Photos courtesy of WENN.

You can follow any responses to this entry through the RSS 2.0 feed.

16 Responses to “Paul Thomas Anderson advised John Krasinski to never say ‘I hated that movie’”

Comments are Closed

We close comments on older posts to fight comment spam.

  1. Lolly says:

    John has really started to annoy me, as well as his wife. They’re so fake humble/genuine to me. Which is a shame because I really did love them years ago. But they just seem too much of social climbers.

    • Nan says:

      When one gets a new job, one makes industry friends. I wasn’t a social climber because I became friends with the dean of student affairs at my college when I worked there. I am no a social climber for knowing Charles Bolden because my family is military. John and Emily are successful actors, but their entire social network is not just famous people, and they are not social climbers just because a famous director once emailed John.

  2. Ali says:

    I love that story.

  3. Mariko says:

    I have been a huge PTA fan forever and I love this article. It’s really funny because Mark Whalberg never misses an opportunity to put down Boogie Nights. In a movie that arguably made Marky Mark a bonafide actor and not just a underwear model/rapper, he can’t ever miss a chance to share his disdain for the movie. When interviewers ask him if there’s any movies he regrets doing he goes off about Boogie Nights being base or immoral and somehow ties it to him being a good religious man (who also happened to almost kill a kid because of his race.) Maybe this was also a bit of low key shade PTA was throwing thinking about Marky Mark’s rejection of Boogie Nights.

    • Anon33 says:

      Marky mark is a total POS. He would literally have no career at all (maybe touring as the opening act for his big brother?) if not for PTA. Eff that guy.

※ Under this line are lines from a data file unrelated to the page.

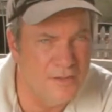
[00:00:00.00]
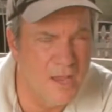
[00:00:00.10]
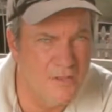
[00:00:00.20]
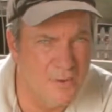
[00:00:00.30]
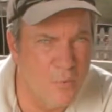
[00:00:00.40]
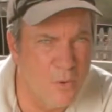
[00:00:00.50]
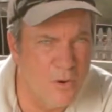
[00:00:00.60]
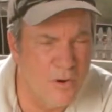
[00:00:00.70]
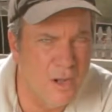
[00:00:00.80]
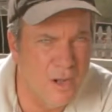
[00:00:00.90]
and some
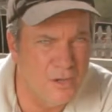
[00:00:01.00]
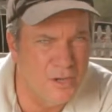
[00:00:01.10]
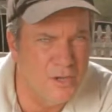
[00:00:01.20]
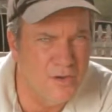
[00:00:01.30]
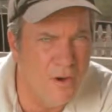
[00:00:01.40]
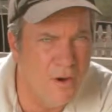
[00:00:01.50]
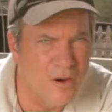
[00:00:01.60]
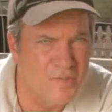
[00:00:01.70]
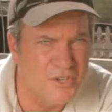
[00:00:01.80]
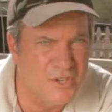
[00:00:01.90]
more good
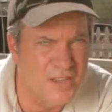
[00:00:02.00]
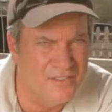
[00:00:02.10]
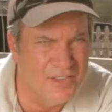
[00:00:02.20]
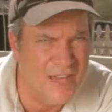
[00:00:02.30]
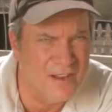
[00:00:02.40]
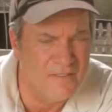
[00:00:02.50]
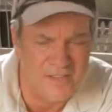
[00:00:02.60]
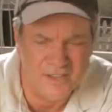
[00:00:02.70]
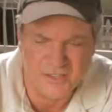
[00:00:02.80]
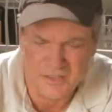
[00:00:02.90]
harvestings out of
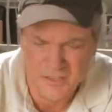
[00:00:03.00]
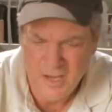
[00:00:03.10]
this.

    • I love that he talks about it being “immoral” and how he has had to “ask god to forgive him” for making it. Has he asked god to forgive him for for his racist past? Has he asked to be forgiven for throwing rocks at 4th grade black girls? For attacking a Vietnamese man and blinding him in one eye? This MF tried to get pardons for his crimes whilst never apologizing to the victims or making amends in ANY WAY whatsoever.Can’t write anymore my blood pressure is going up. Watch boogie nights. Great movie. Don’t support this racist ass with money in any way, please.

  4. Nan says:

    “I was not their intended audience/target/demographic.”

  5. Caseymams says:

    I’m now a fan of PTA as a person!

  6. Tiffany says:

    So, John is bragging about knowing PTA, who in tell told him not to be a douchebag. John, I would not brag about this if I were you.

    • Nikki says:

      Ouch! I don’t think he was bragging at all; he says it blew his mind that PTA talked to him as if they were colleagues, and revealing that story was pointing out what a great guy PTA is, and how he’d taught John an important lesson. I think that shows humilty and gratitude, not bragging.

  7. SamC says:

    PTA and Maya Rudolph are my favorite couple you rarely hear about, or even know are a couple, after Jamie Lee Curtis and Christopher Guest.

  8. Anonymous says:

    Sorry but no. I’m an actor and there are totally shit movies that degrade women, queer folks, are racist etc. and I sure as shit am tired of being told I’m tacky or disrespectful for calling those poor choices into question. It’s another thing if it’s not to your taste, but as someone working in the industry I will say the majority of the people in it will disregard problematic and bad movies as “not my cup of tea” instead of saying the truth. It’s also important for us to keep our art accountable not just within a social justice context, but because our art becomes grossly mediocre if we don’t.

    • Franklymydear... says:

      Hear, hear! I can’t support never saying a movie is bad. How ridiculous. That’s how things devolve into complete crap. I’m a teacher and I am quite hard on other teachers because their bad behavior/policies/teaching reflects back on the entire profession. Bad movies and the people who make them need to be called out for their choices. Guess in our “everyone gets a trophy for participating” age, we’re just supposed to smile, nod and say at least they tried. Ick.